How to complete this task:
Write the entries below out again exactly, but skip the pictures.

The data:
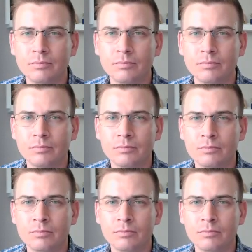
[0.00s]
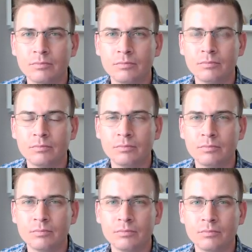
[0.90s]

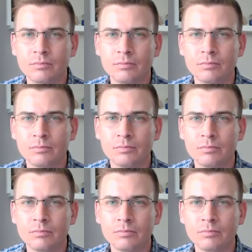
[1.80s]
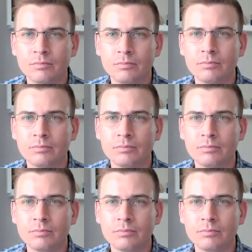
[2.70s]
[no speech]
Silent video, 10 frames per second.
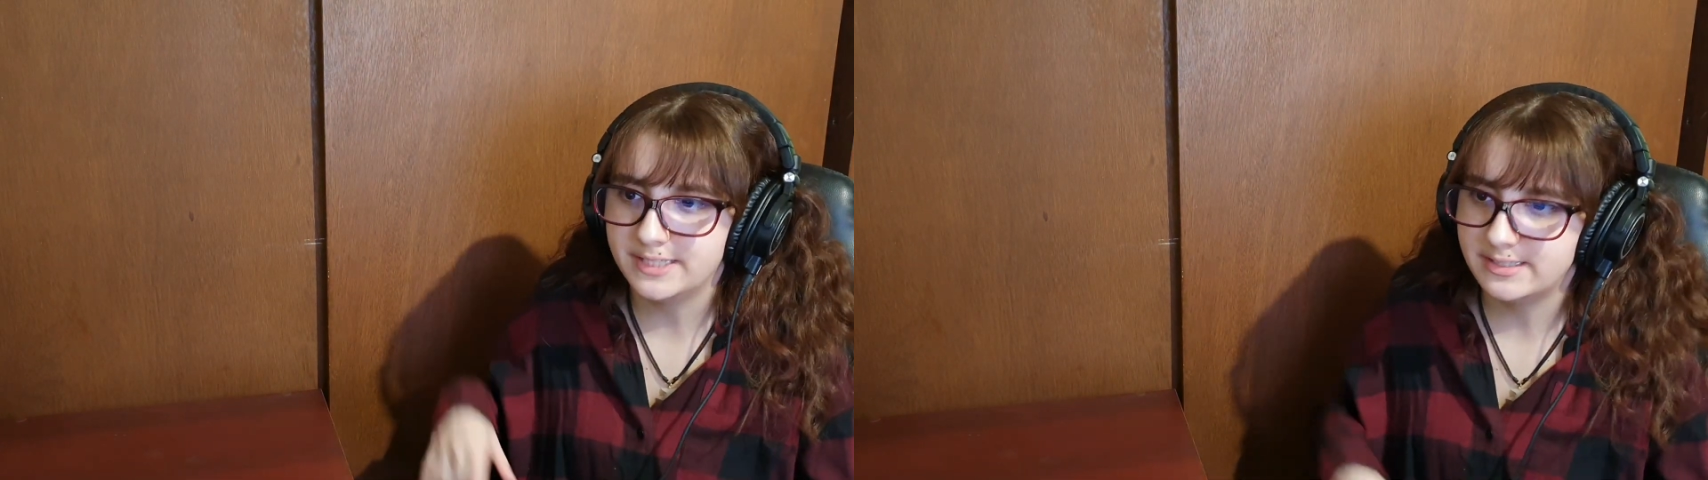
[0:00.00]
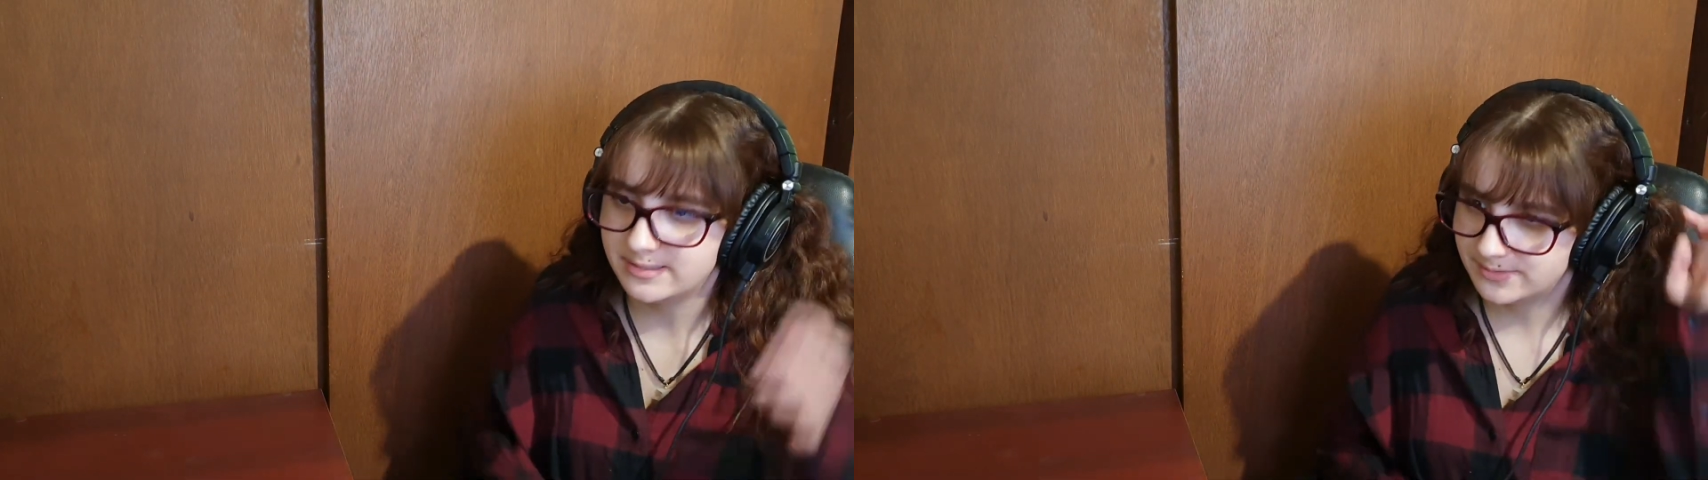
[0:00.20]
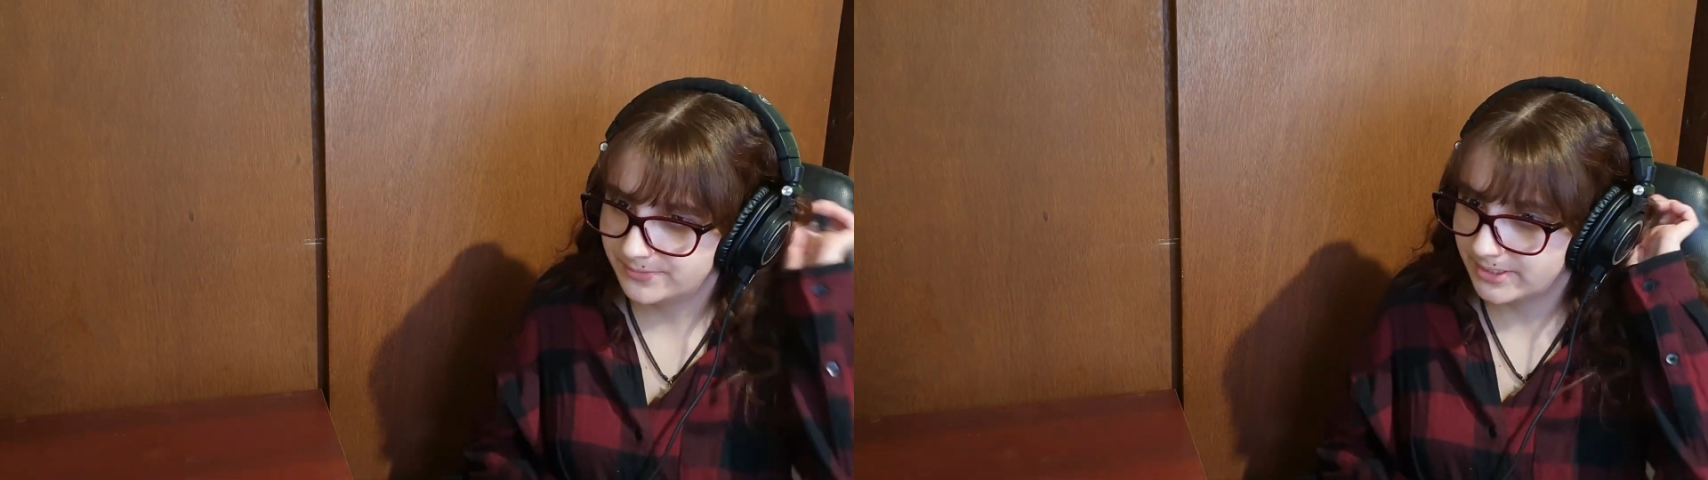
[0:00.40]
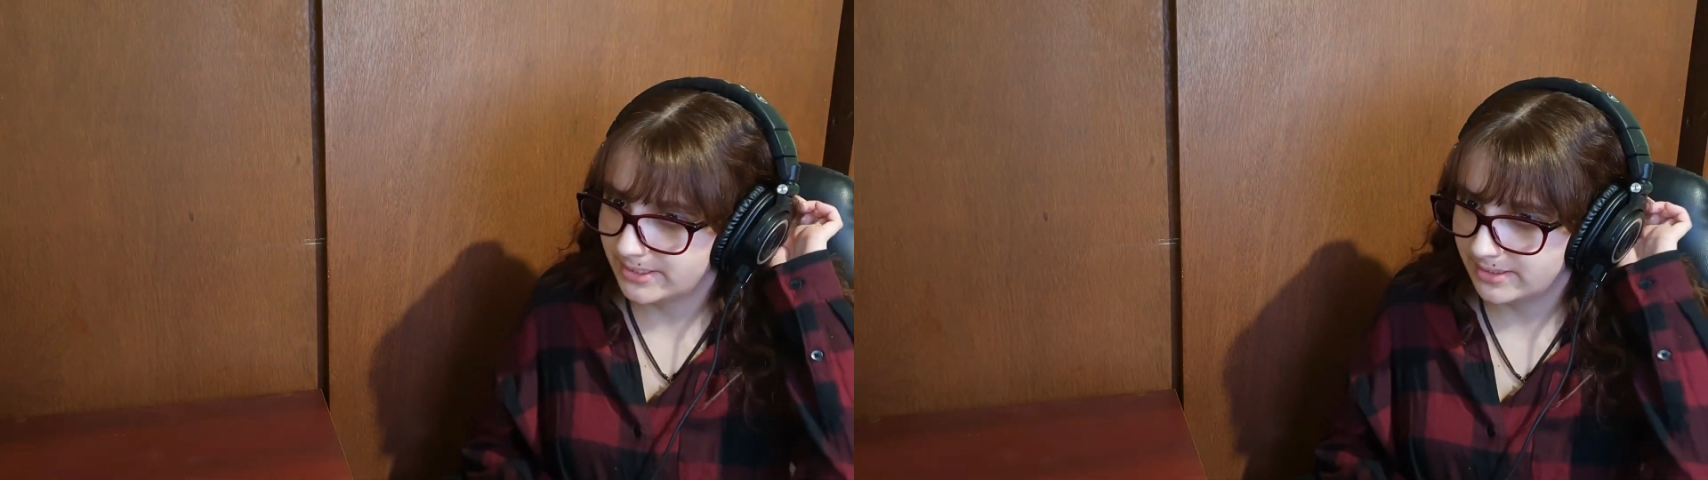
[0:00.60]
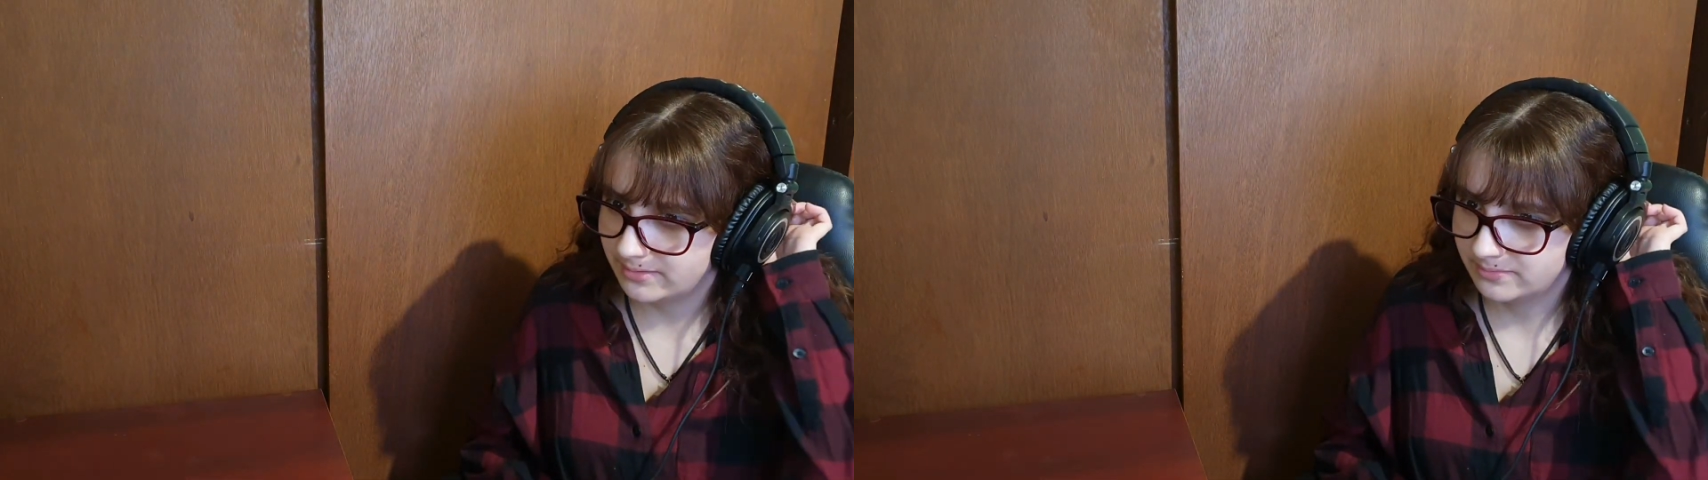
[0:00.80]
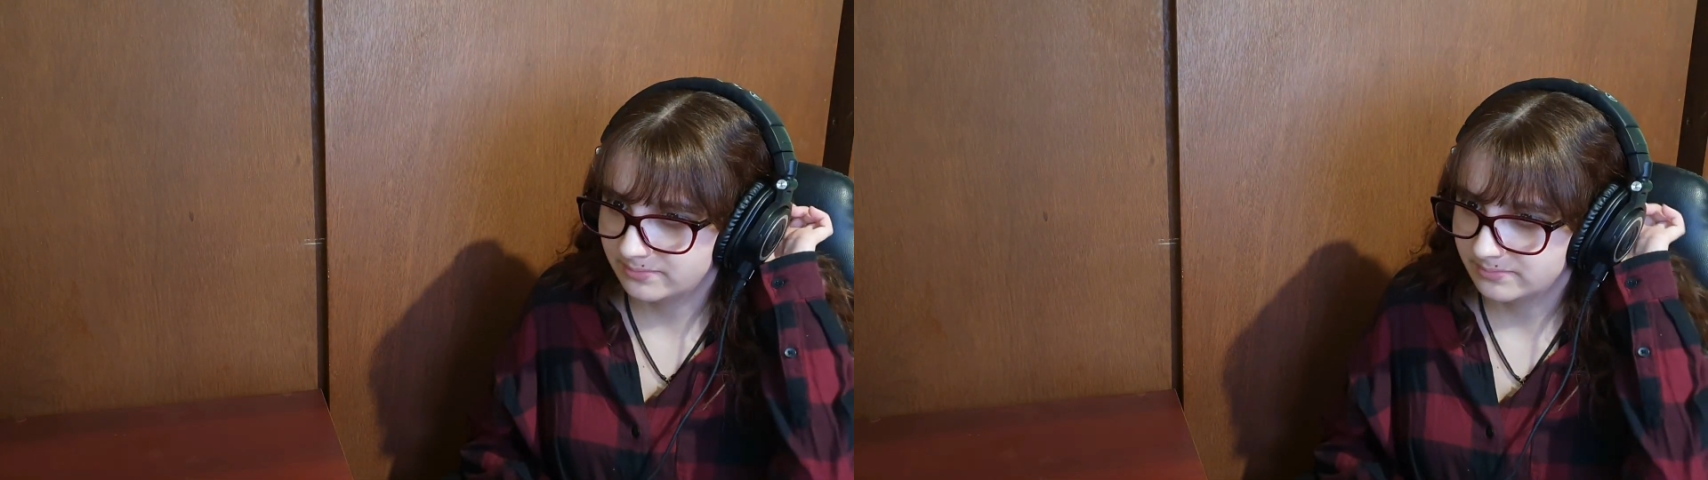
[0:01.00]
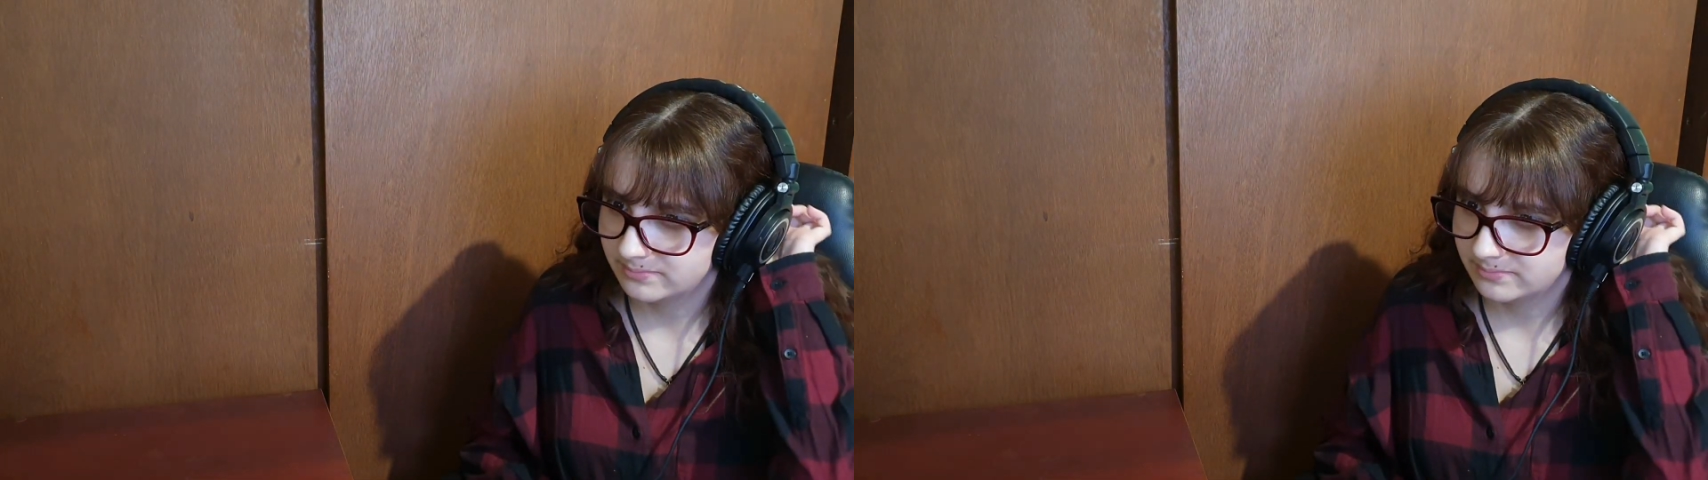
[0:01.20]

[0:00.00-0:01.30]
that's freaky.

The completed task:
[0.00s]
[0.90s]

[1.80s]
[2.70s]
[no speech]
Silent video, 10 frames per second.
[0:00.00]
[0:00.20]
[0:00.40]
[0:00.60]
[0:00.80]
[0:01.00]
[0:01.20]

[0:00.00-0:01.30]
that's freaky.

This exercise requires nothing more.